下品な話かもしれませんが、用を足すと震えるのはなぜでしょうか?
色々調べたところ、諸説あるようです。
①排便によって体温が下がり、それを上げるために震えるという説。
②排便は気持ちが良い行為であり、その気持ちよさの反射として震えるという説。
③排便によって一時的に脳に血圧が通わなくなって、脳の血圧が下がり、それに対応して血圧を上げるために震えるという説。
それぞれ、なるほどと思う反面、本当かな~と首をひねってしまうような説です。
①の体温を上げるため説については、『立ちしょんべんの時は必ず震える、和式トイレでさしゃがんで用を足すと震えない。それは、座位の時は足腰に力が入っているので、熱を産生し続けているから。』ことから導き出した説のようですが、人によっては座位で用を足しても震えることもあるようなので、この説は当てにならなそう。そもそも、用を足したくらいでは局所的にも全身的にも体温が下がることはないようです。
②の気持ちが良いことの反射説については、どうなんでしょうか。何ともいいようがありません。

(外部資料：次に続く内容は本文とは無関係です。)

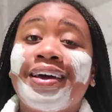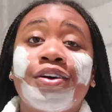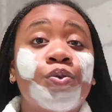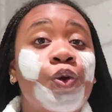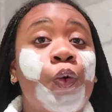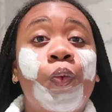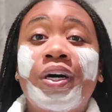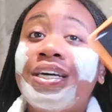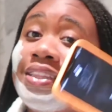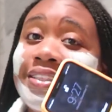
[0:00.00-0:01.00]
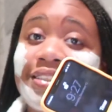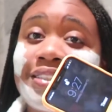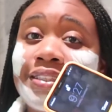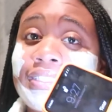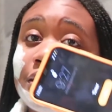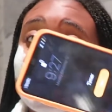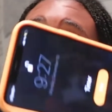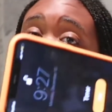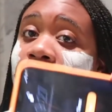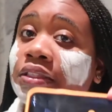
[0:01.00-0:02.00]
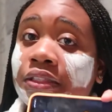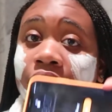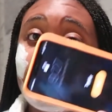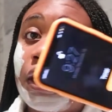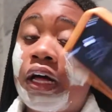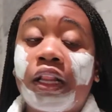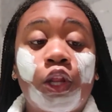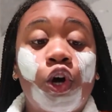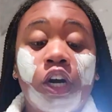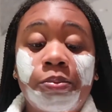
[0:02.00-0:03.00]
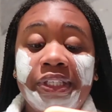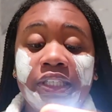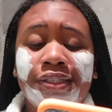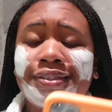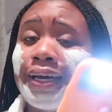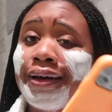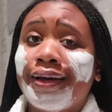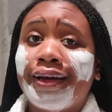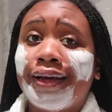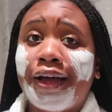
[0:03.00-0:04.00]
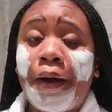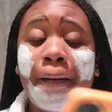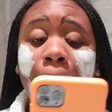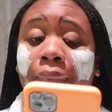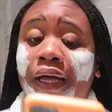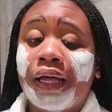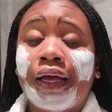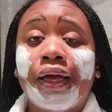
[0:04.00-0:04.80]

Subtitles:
I don't know what this alarm is, but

③の血圧を上げるため説についても、やはり疑問を抱いてしまいます。座位では震えることが無いということが根拠の1つになっているようですが、先ほども記しましたように座位でも震える人はいることがその根拠を否定してしまっています。男性の方で、立ちしょんべんをした時に頭がクラッとしたことがあるということを聞いたことがあるでしょうか?私も含めて、生まれてこの方そんなことは聞いたことがありません。肯定的に考えてみれば、立って排尿した後に、おしっこが溜まることで妨げられていた膀胱付近の血流が多くなり、そこに血が多く集まって脳に通う血液量が減って、脳の血圧低下、脳貧血状態が起きることは考えられなくもありません。でもな~という感じです。

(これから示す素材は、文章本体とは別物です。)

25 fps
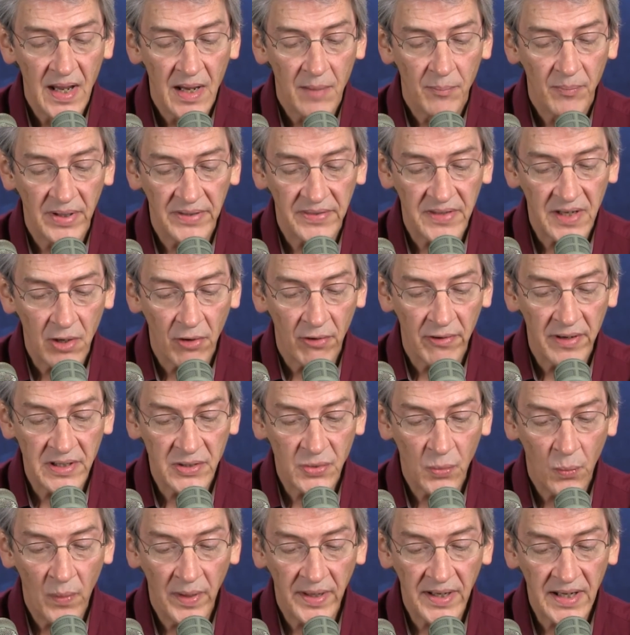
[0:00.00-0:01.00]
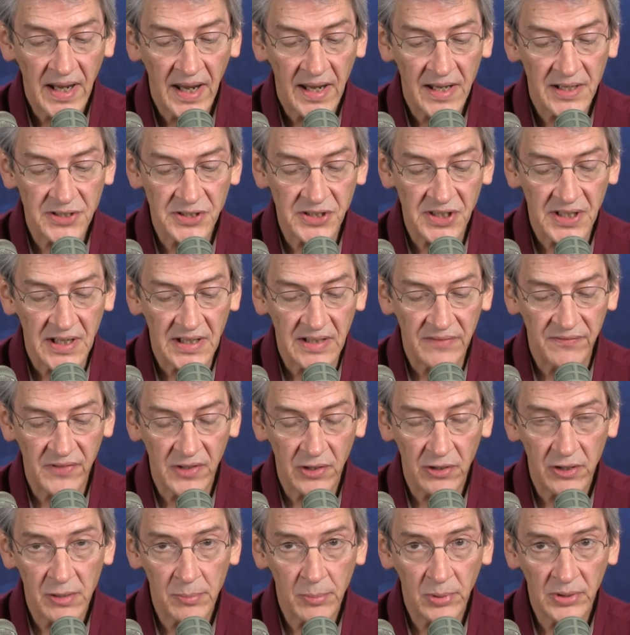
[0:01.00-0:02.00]
But the RE20 has a
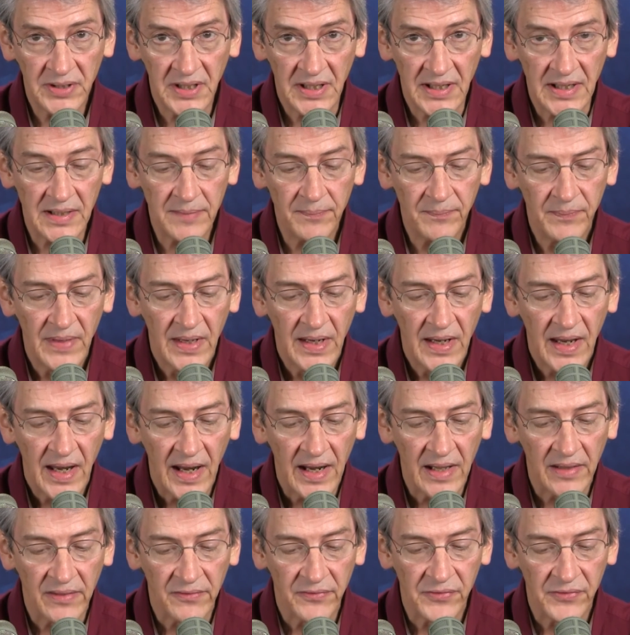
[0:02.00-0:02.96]
Variable-D, and the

私は、用を足すと震えるのは、『自律神経または迷走神経などの、神経の働きが関係しているのではないか』と考えています。すなわち、これまでおしっこやうんちが溜まっていた膀胱や直腸から、便が出ると、それらの臓器の形状はドラスティックな変化を受けるはずです。その際に当然自律神経も大きな刺激を受けるでしょう。つまり、膀胱や直腸がパンパンに張った状態から球にしぼんだ状態に変化する。そうすると、内臓の平滑筋は全て自律神経の支配を受けているので、その自律神経が反射的に反応し、交感神経・副交感神経が興奮というか迷走して、震えにつながるではないか。
また、そもそも排便という行為は副交感神経の支配を受けているので、おしっこ・うんちのときには副交感神経がガッと興奮した状態になります。そして排便中の後半及び排便直後には、反動で交感神経が急に活発になり、その働きで内臓及びその周囲の筋肉が瞬間的に震えるという現象になるのではないかとも考えられます。
いずれの場合も、内臓だけでなくその周囲の筋肉も、形状の変化や神経伝達の影響で同時に震えることが考えられます。
そういえば、寒い時に体温を上げるためにブルッと震えて鳥肌が立つのも、交感神経の働きによるものです。
この説が正しいかどうか、今度泌尿器科の先生に聞いてみようと思います。